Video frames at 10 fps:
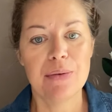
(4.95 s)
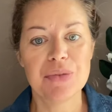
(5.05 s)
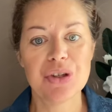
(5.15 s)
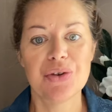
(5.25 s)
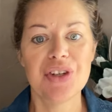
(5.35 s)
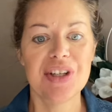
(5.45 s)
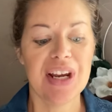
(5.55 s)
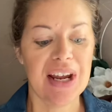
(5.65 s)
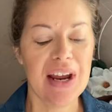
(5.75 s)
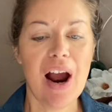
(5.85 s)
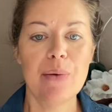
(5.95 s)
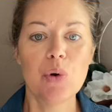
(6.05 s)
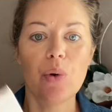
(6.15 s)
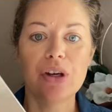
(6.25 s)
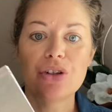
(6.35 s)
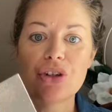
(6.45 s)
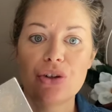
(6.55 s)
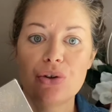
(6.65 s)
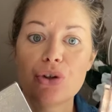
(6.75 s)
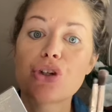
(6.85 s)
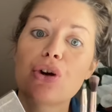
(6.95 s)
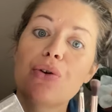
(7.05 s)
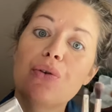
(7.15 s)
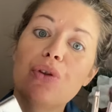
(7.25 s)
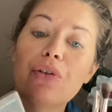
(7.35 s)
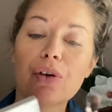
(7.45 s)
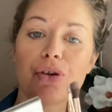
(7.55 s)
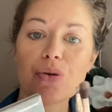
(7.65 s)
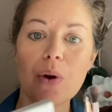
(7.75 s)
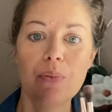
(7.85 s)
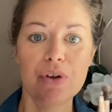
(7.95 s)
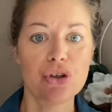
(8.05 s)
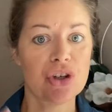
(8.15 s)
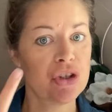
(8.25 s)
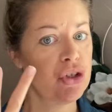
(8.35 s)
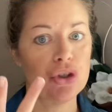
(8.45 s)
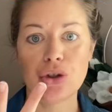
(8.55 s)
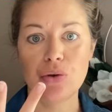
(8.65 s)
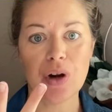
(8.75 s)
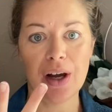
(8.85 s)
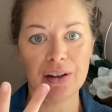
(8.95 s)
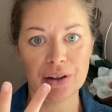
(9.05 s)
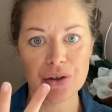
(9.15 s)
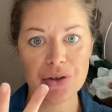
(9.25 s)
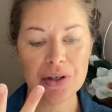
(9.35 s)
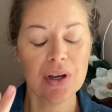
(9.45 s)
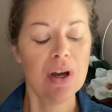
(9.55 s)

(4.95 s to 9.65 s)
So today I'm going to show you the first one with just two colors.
#####
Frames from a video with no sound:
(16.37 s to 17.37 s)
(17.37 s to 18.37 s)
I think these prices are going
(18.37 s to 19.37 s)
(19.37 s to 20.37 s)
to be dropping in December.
#####
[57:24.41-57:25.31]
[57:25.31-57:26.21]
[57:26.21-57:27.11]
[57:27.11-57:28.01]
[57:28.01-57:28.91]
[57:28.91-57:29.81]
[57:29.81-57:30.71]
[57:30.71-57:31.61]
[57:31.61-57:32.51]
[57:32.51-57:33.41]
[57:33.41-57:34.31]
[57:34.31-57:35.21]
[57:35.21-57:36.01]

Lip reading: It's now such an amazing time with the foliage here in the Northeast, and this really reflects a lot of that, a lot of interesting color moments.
#####
Set down, exactly as they appear above, all lines from the one that has "[57:24.41-57:25.31]" down to the one that has "Lip reading: It's", including those two and no others.

[57:24.41-57:25.31]
[57:25.31-57:26.21]
[57:26.21-57:27.11]
[57:27.11-57:28.01]
[57:28.01-57:28.91]
[57:28.91-57:29.81]
[57:29.81-57:30.71]
[57:30.71-57:31.61]
[57:31.61-57:32.51]
[57:32.51-57:33.41]
[57:33.41-57:34.31]
[57:34.31-57:35.21]
[57:35.21-57:36.01]

Lip reading: It's now such an amazing time with the foliage here in the Northeast, and this really reflects a lot of that, a lot of interesting color moments.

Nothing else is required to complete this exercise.